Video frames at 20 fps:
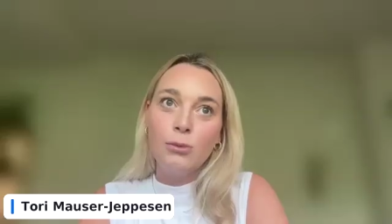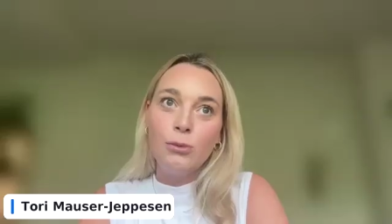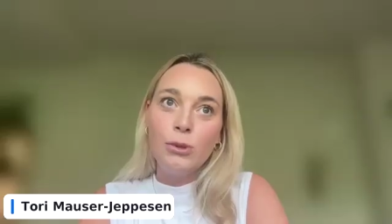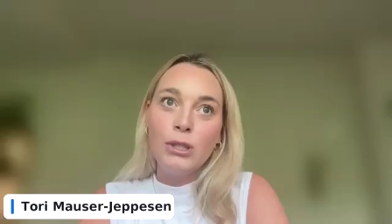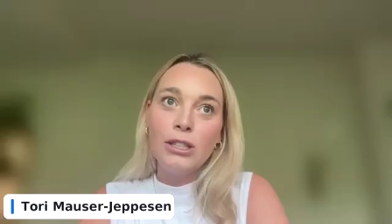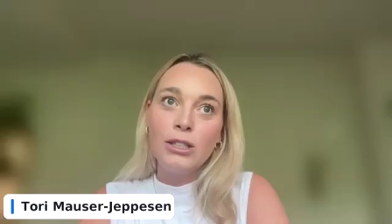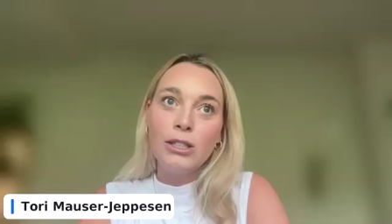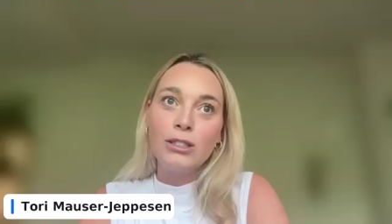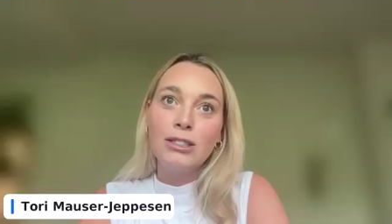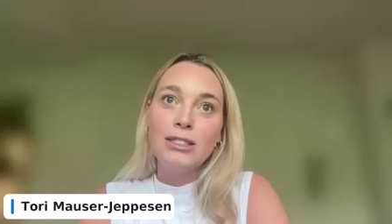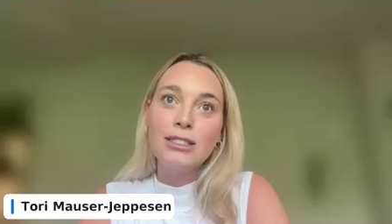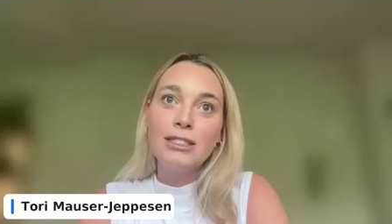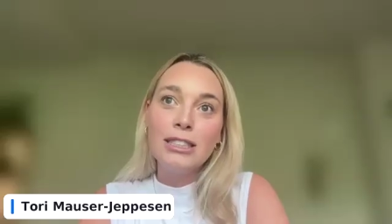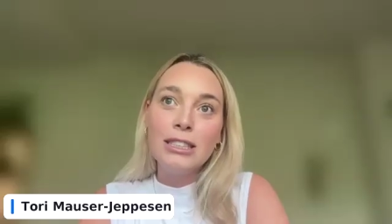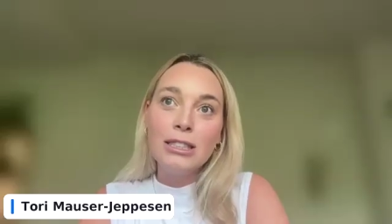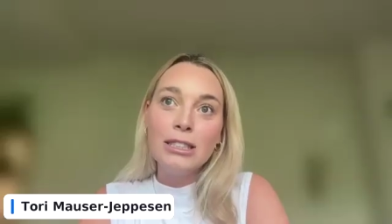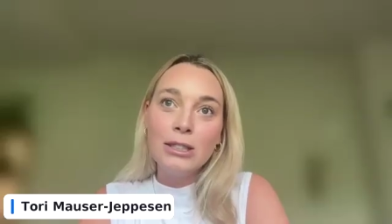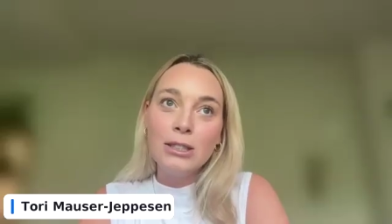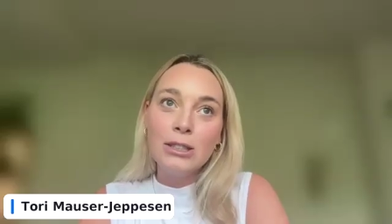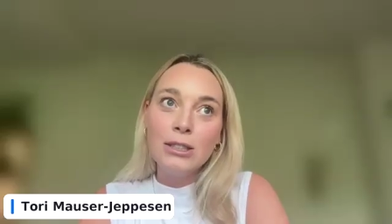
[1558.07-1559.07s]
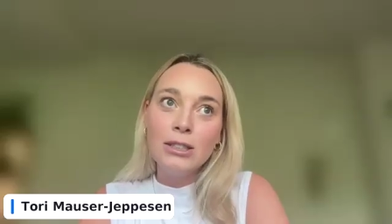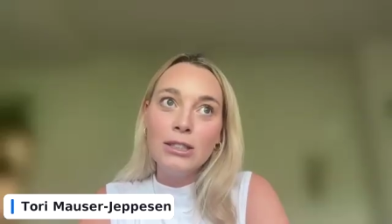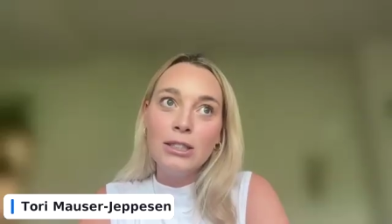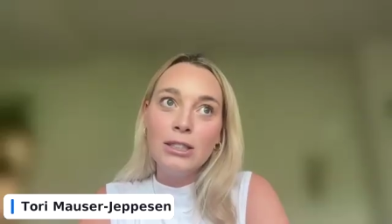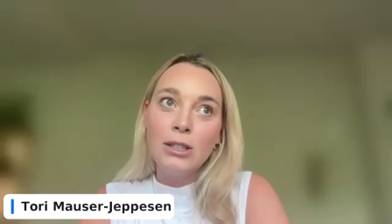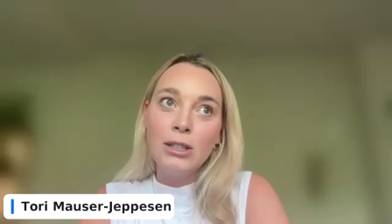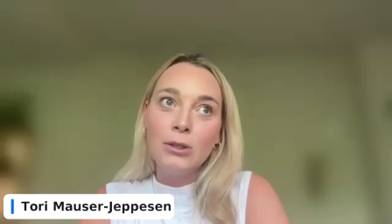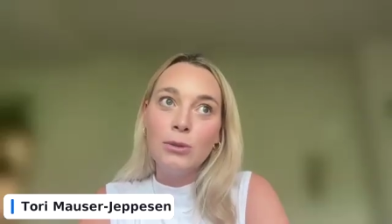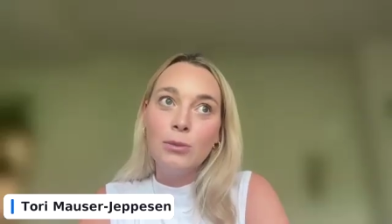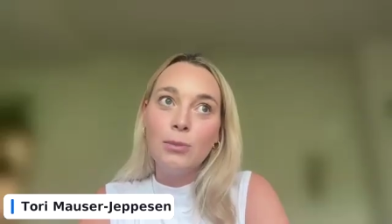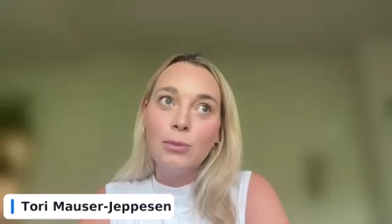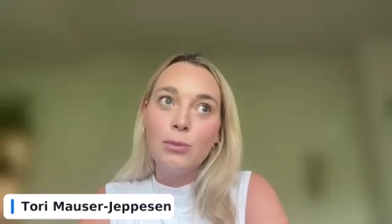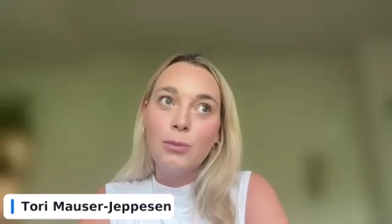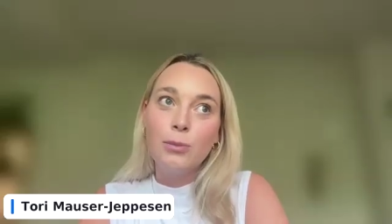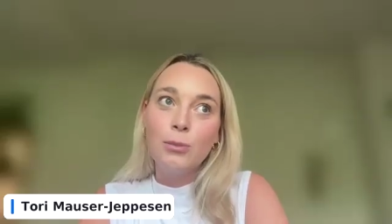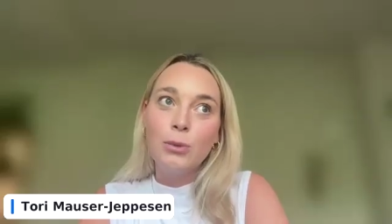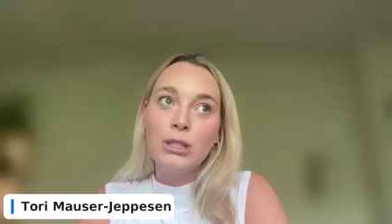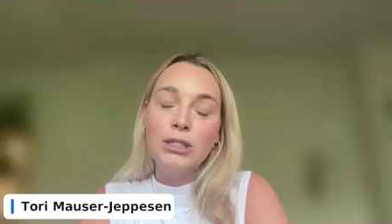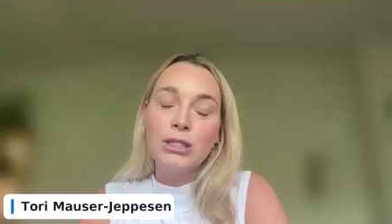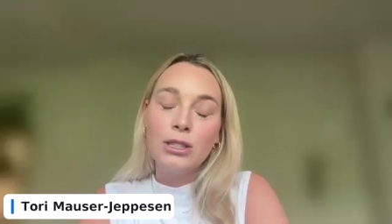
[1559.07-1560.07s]
We are still,
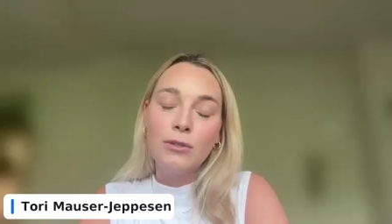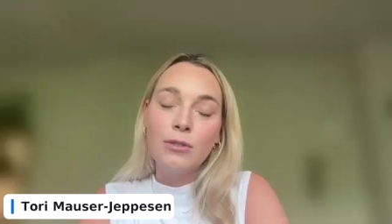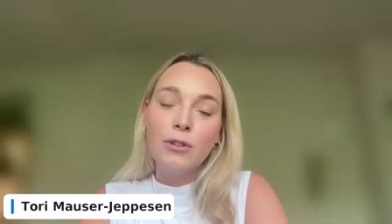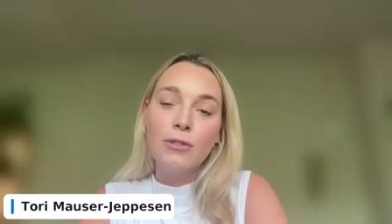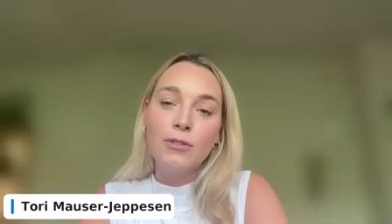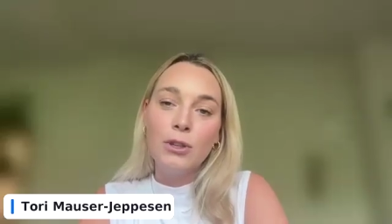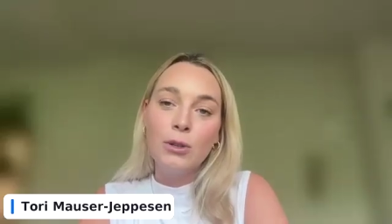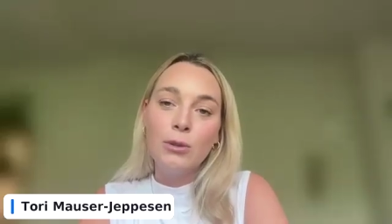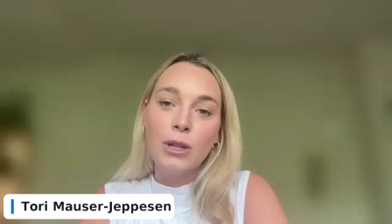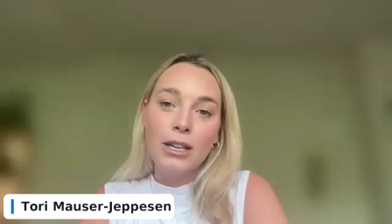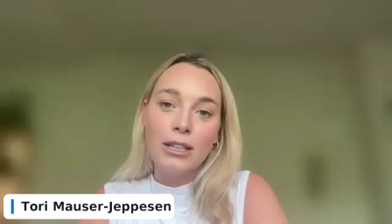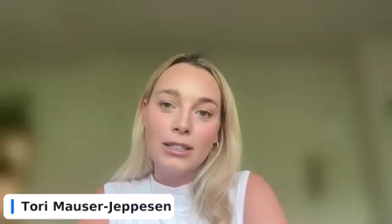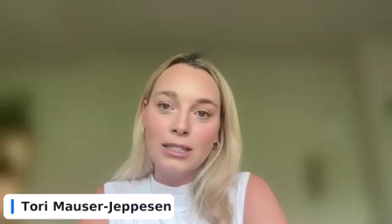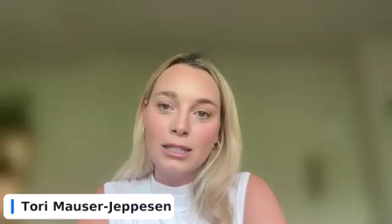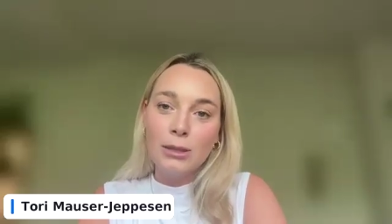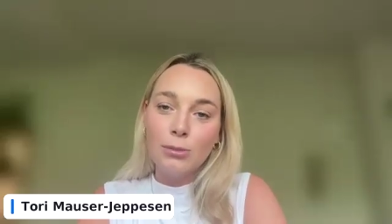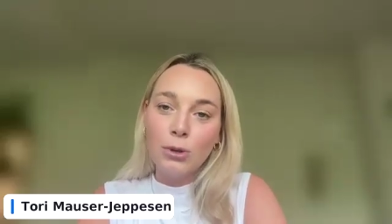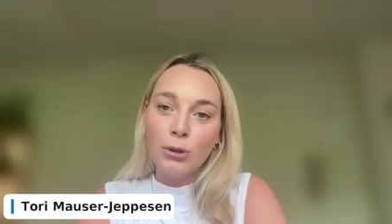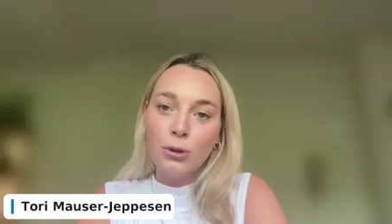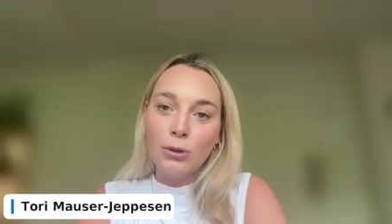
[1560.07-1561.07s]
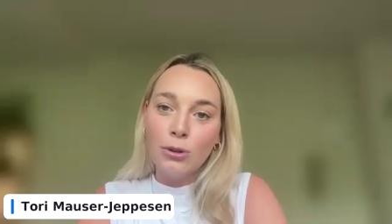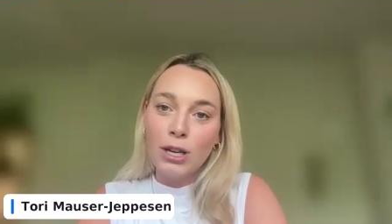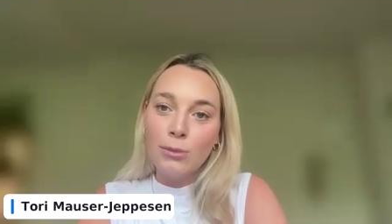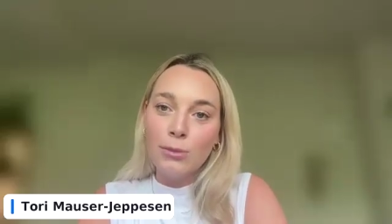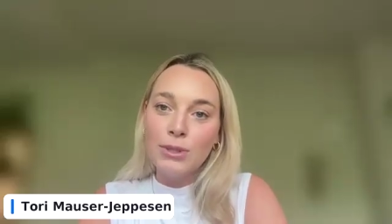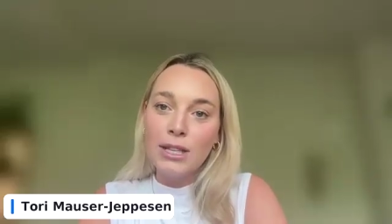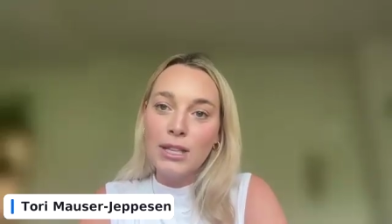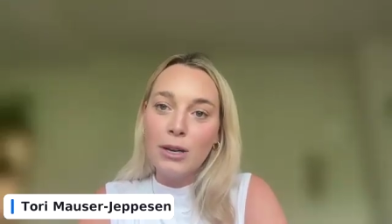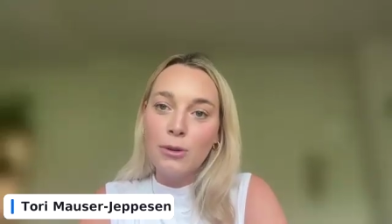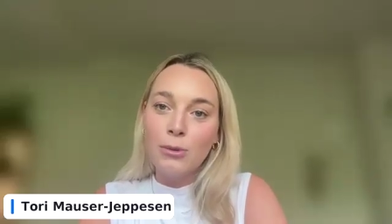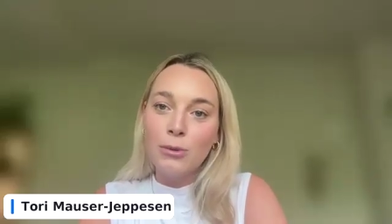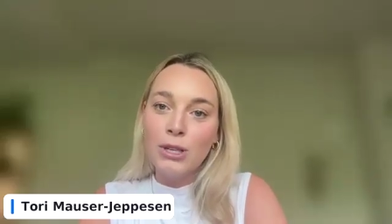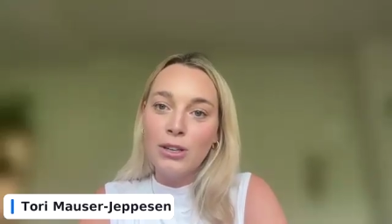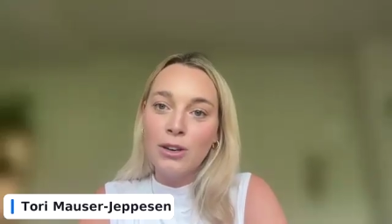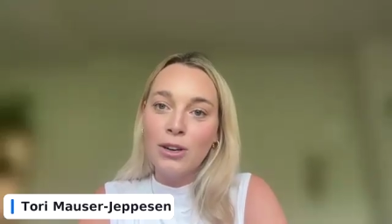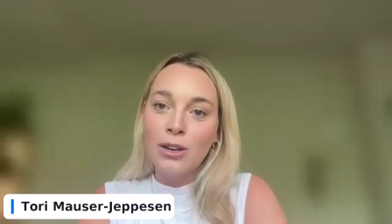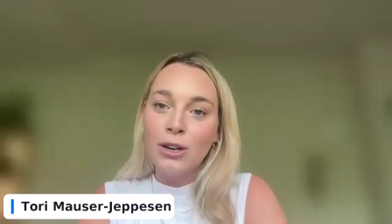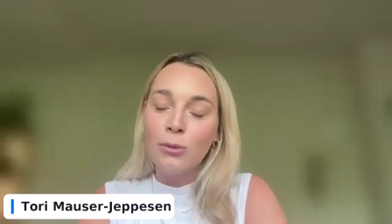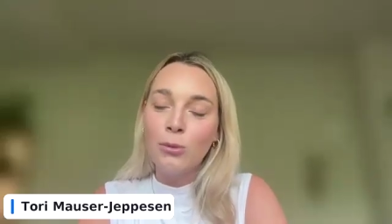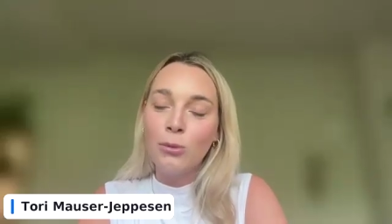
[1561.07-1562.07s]
we still have a few legacy programs that we
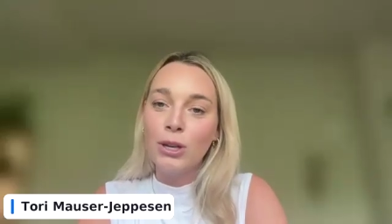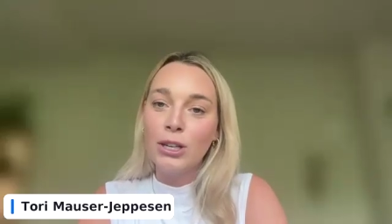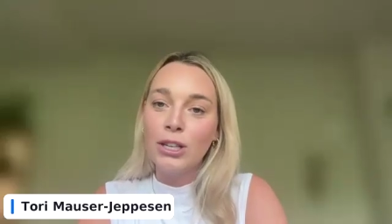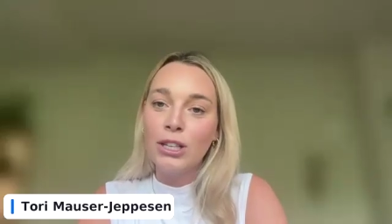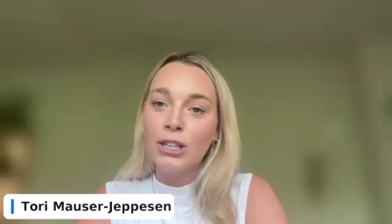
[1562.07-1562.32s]
are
-------
**TASK OBJECTIVE**
Output each record above exactly as written. Skip any pictures.

**RESULT FOR THIS EXERCISE**
Video frames at 20 fps:
[1558.07-1559.07s]
[1559.07-1560.07s]
We are still,
[1560.07-1561.07s]
[1561.07-1562.07s]
we still have a few legacy programs that we
[1562.07-1562.32s]
are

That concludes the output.